Зато есть портрет обер-прокурора Священного правительствующего синода К.П. Победоносцева работы Александра Маковского. Изображение украшено пояснительной табличкой, сообщающей, что "чертой личности Победоносцева, отмечавшейся всеми современниками, была ее (личности. - А. И.) необычайная цельность, преданность одной основной идее, заключенной в отстаивании принципов самодержавия и православия". Православные, на колени! И не правда ли, гениальная формулировка, подходящая на все времена. И Юлий Цезарь отличался преданностью одной основной идее, и Навуходоносор, и Наполеон, и товарищ Сталин, и - продолжайте ряд до бесконечности.
Художник Александр Маковский особым психологизмом не отличается, но в данном случае натура была столь выразительна, что и этому салонному живописцу пришлось (или удалось?) создать портрет Великого Инквизитора, каким Победоносцев и вошел в русскую историю. Не надо никаких "но", на Победоносцеве лежит ответственность за 1917 год - так же, как она лежит на большевиках, на императорском дворе и Священном правительствующем синоде.
Как говорил у Достоевского Великий Инквизитор: - Это ты? Ты? - Не отвечай, молчи. Да и что бы ты мог сказать? Я слишком знаю, что ты скажешь. Да ты и права не имеешь ничего прибавлять к тому, что уже сказано тобой прежде. Зачем же ты пришел нам мешать? Ибо ты пришел нам мешать и сам это знаешь. Но знаешь ли, что будет завтра? Я не знаю, кто ты, и знать не хочу: ты ли это или только подобие его, но завтра же я осужу и сожгу тебя на костре как злейшего из еретиков, и тот самый народ, который сегодня целовал твои ноги, завтра же по одному моему мановению бросится подгребать к твоему костру угли, знаешь ты это?

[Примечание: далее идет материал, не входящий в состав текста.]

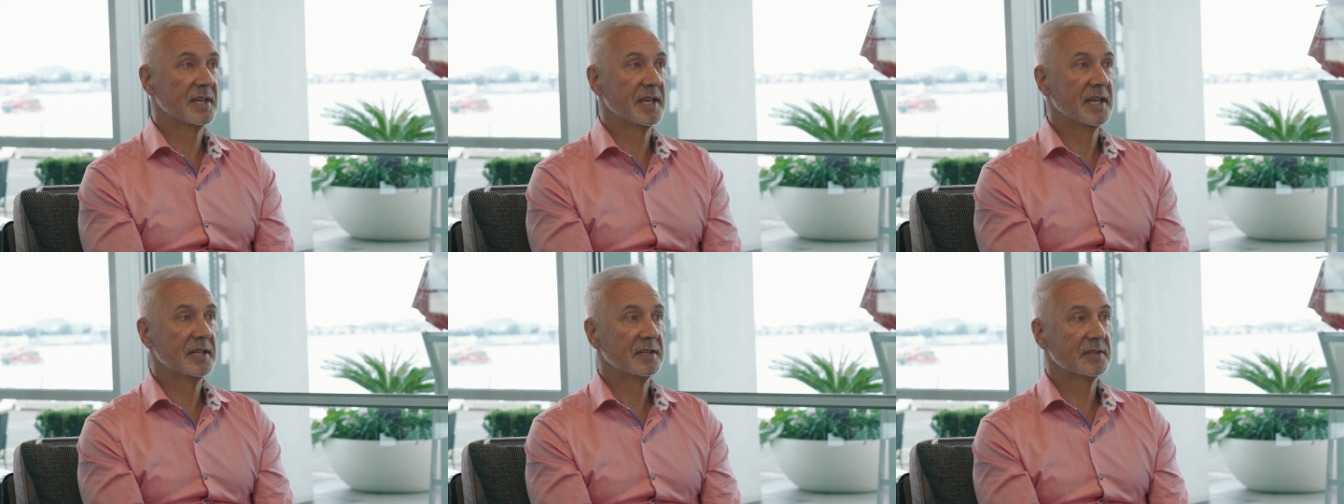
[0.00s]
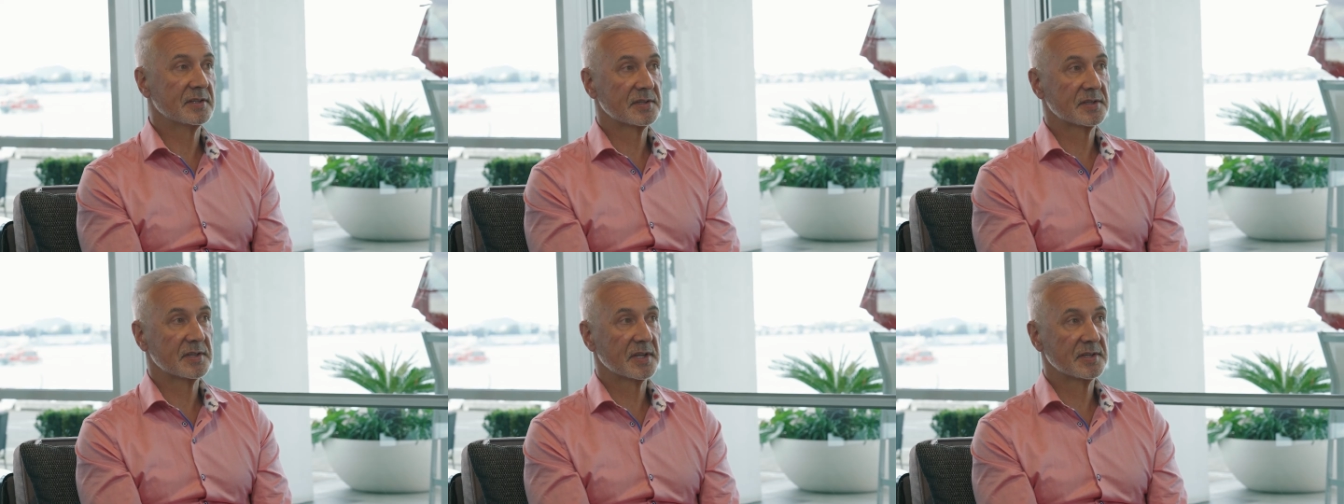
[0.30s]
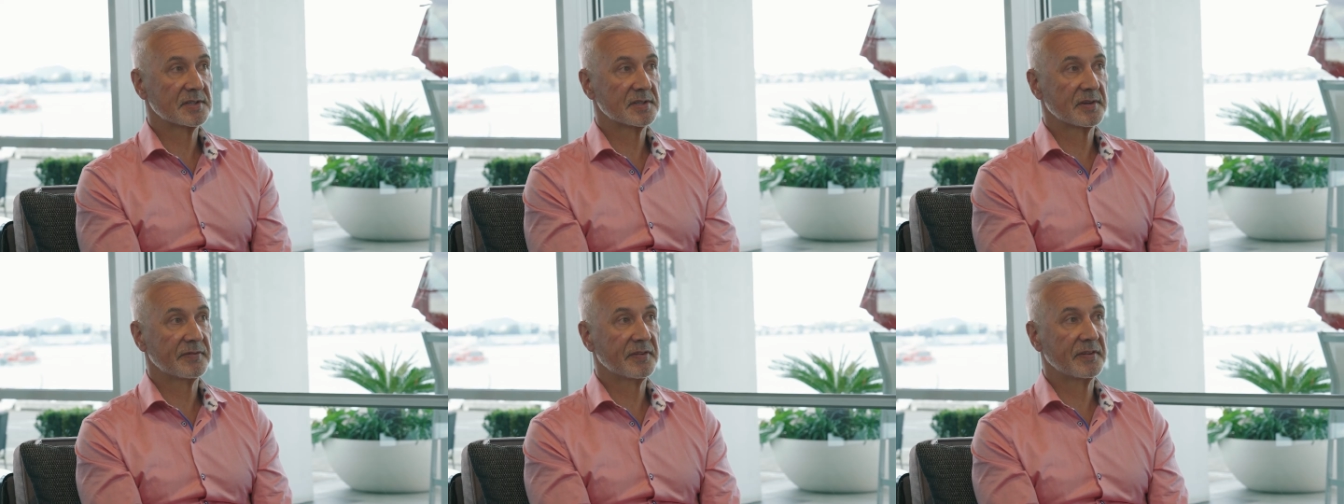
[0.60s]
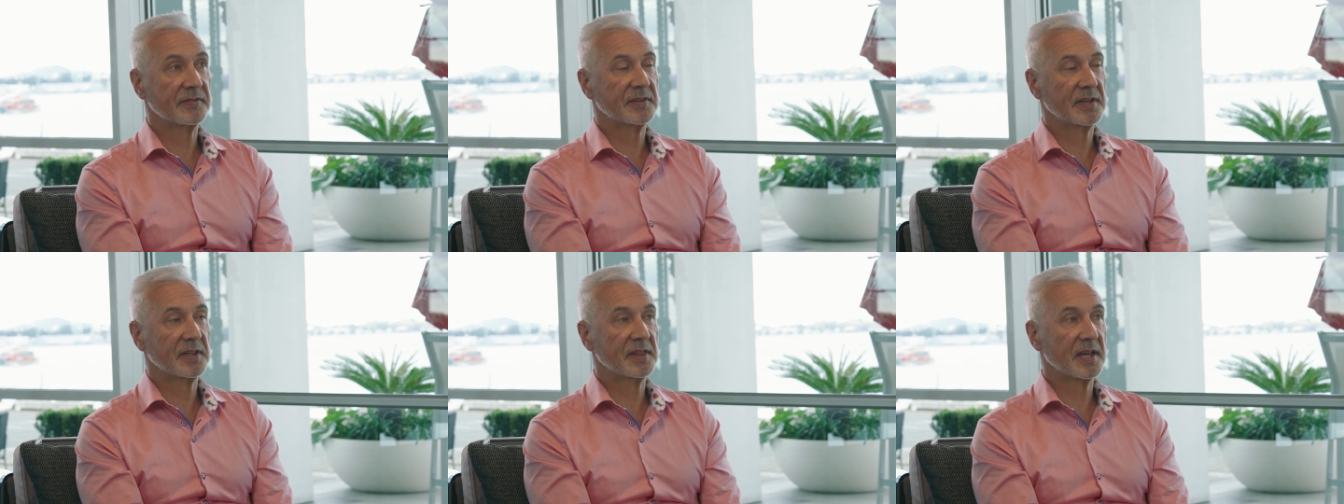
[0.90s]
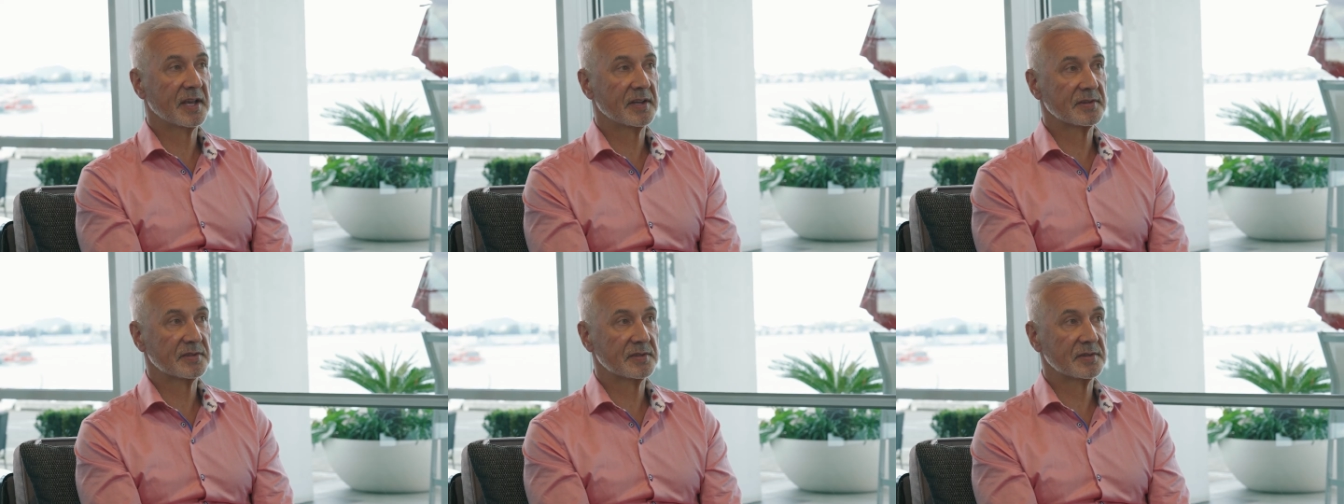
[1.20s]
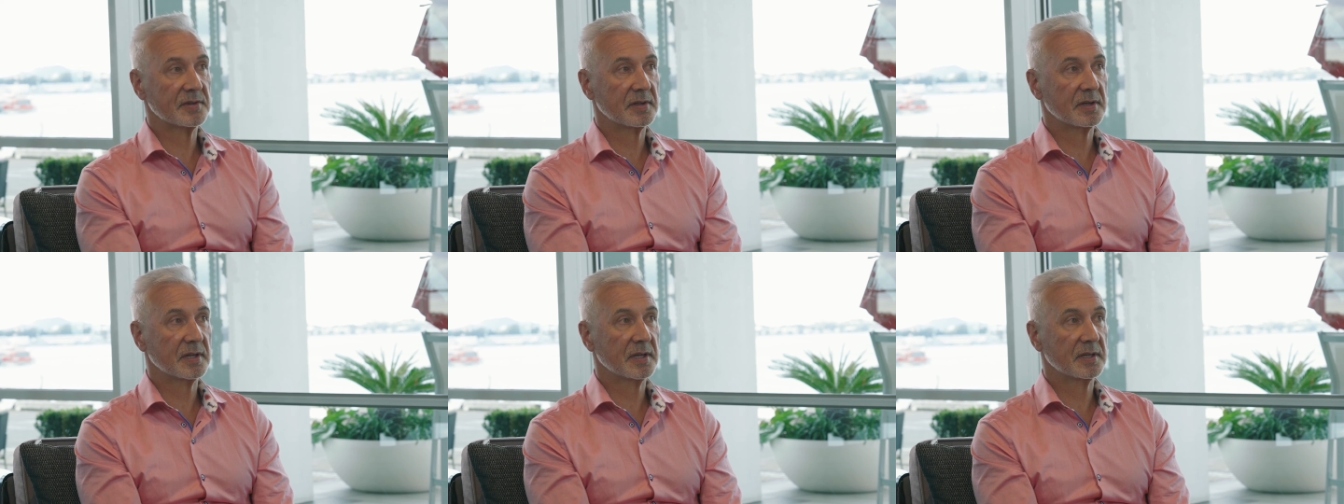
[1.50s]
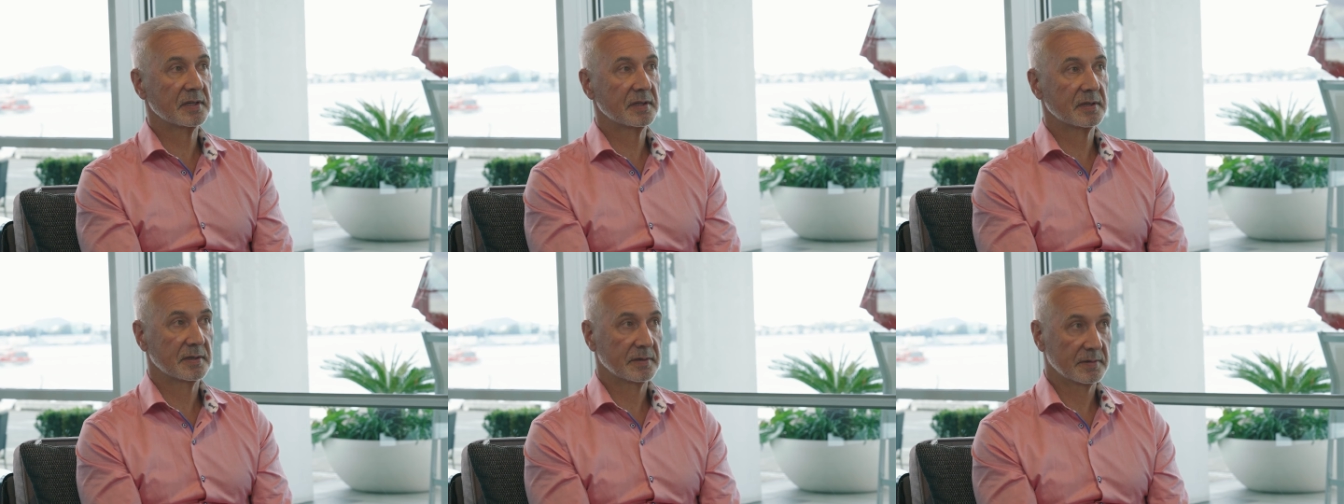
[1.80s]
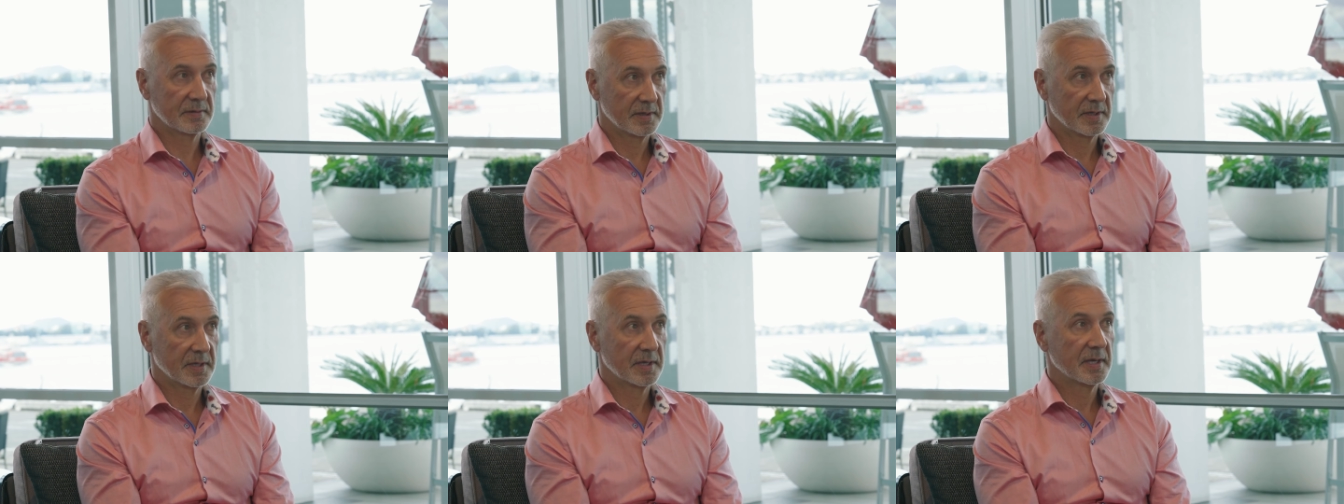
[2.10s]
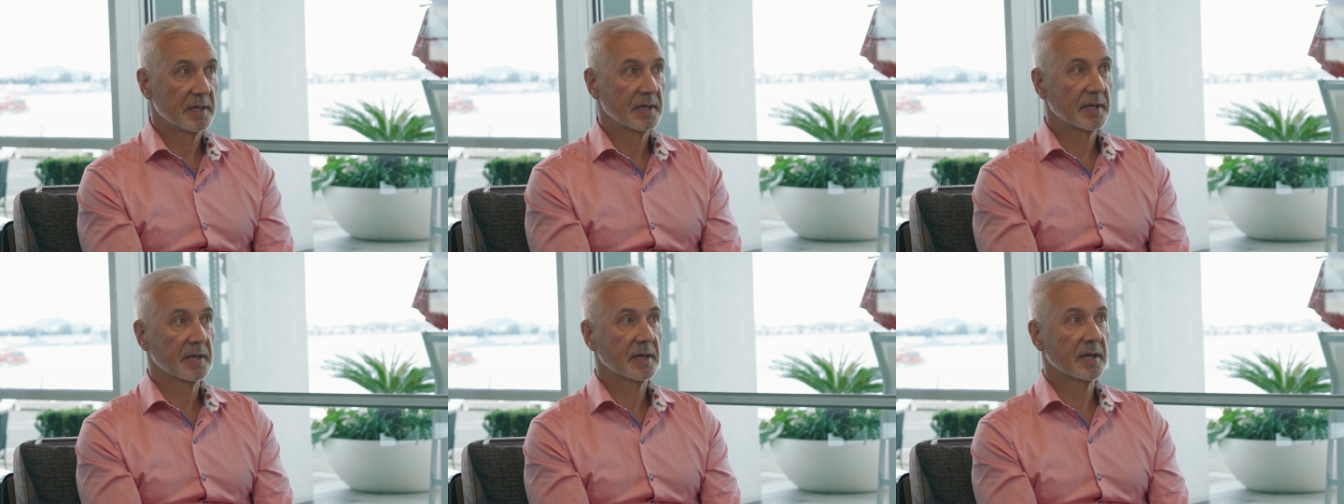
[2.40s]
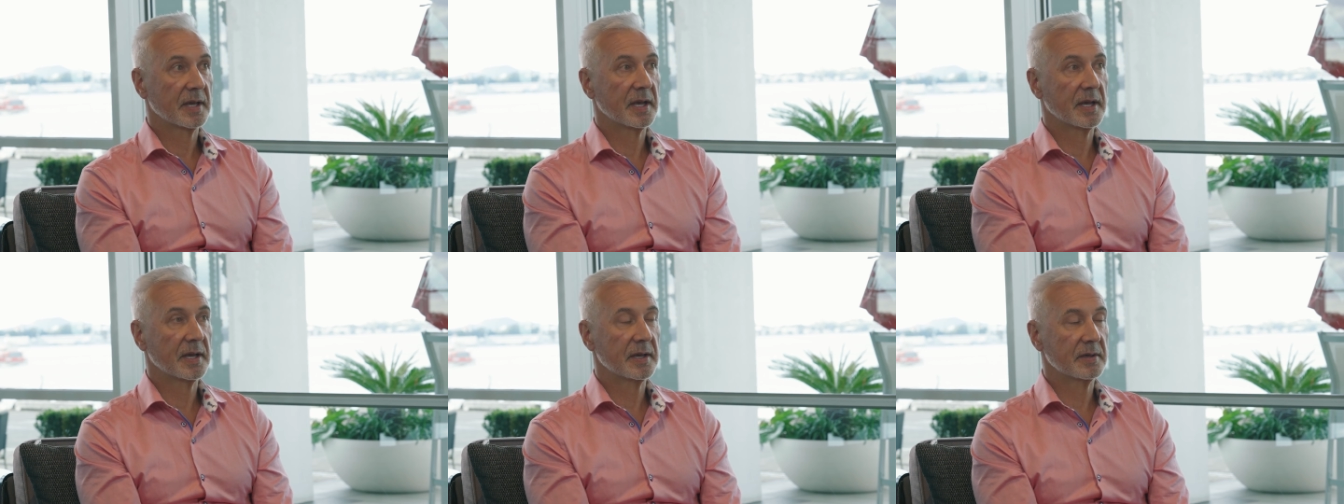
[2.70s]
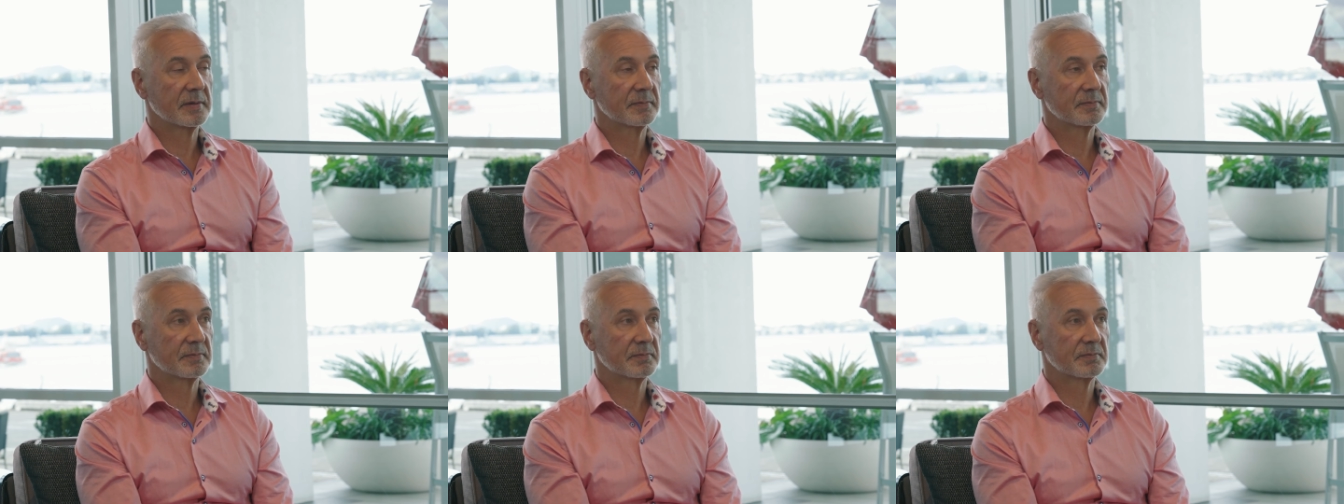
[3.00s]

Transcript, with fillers: the end is, is a fifty thousand uh,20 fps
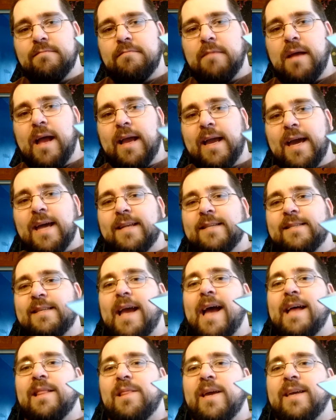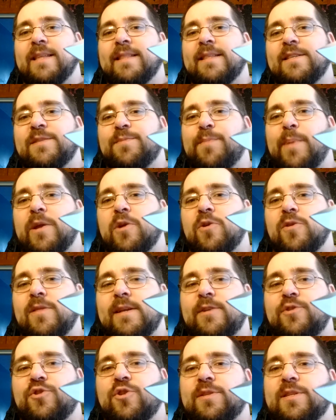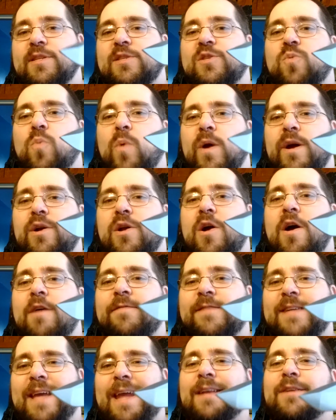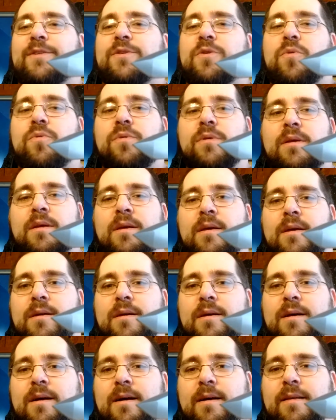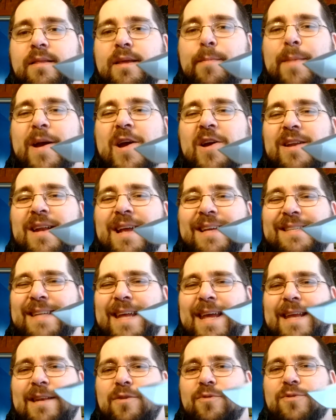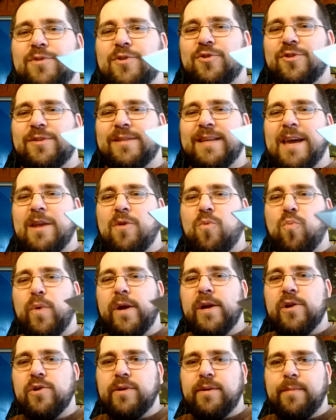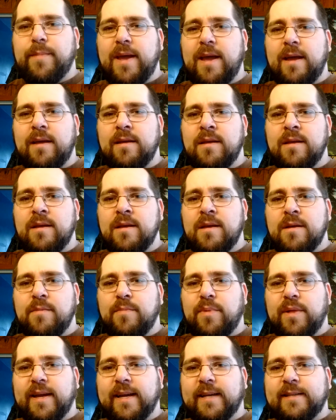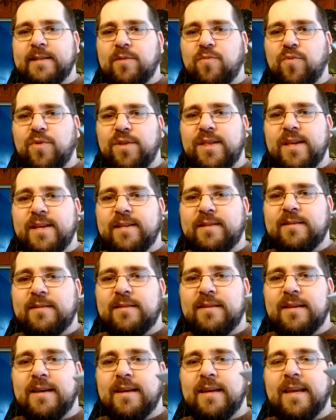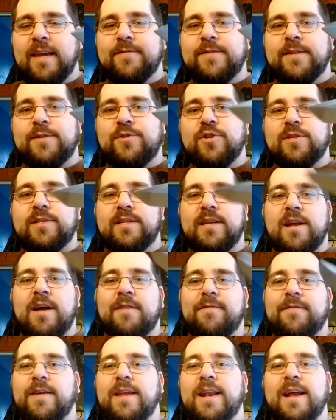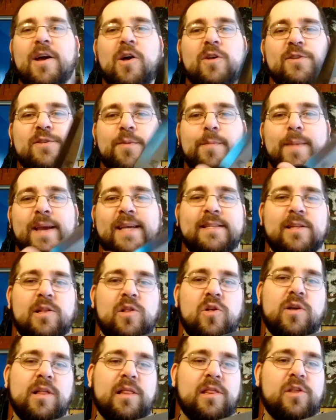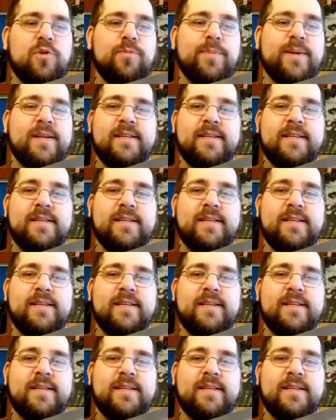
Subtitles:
I gotta say I like this better than just a squared off Tanto. The Americanized Tantos are just kind of weird to me. But like I said, with this, it gives it just enough, and it also makes it look a little bit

Да, ты, может быть, это знаешь…
Одна лишь маленькая деталь - назови эту выставку не "Религиозный Петербург", а "Церковный Петербург", и она бы превратилась из глумливой демонстрации разграбленных предметов культа в весьма поучительное повествование о трагедии официозного православия. Но где нам, мы, россияне, путали, путаем и будем путать религиозность с отправлением своих надобностей и невинно освящать "Мерседесы", вопия о расцвете православия. Поэтому и нет на выставке ни "Чаепития в Мытищах" Перова, ни "Явления Христа народу" Александра Иванова, самой религиозной картины русского девятнадцатого века. Им нет места на этой выставке, так же как нет на ней места и старцу Зосиме.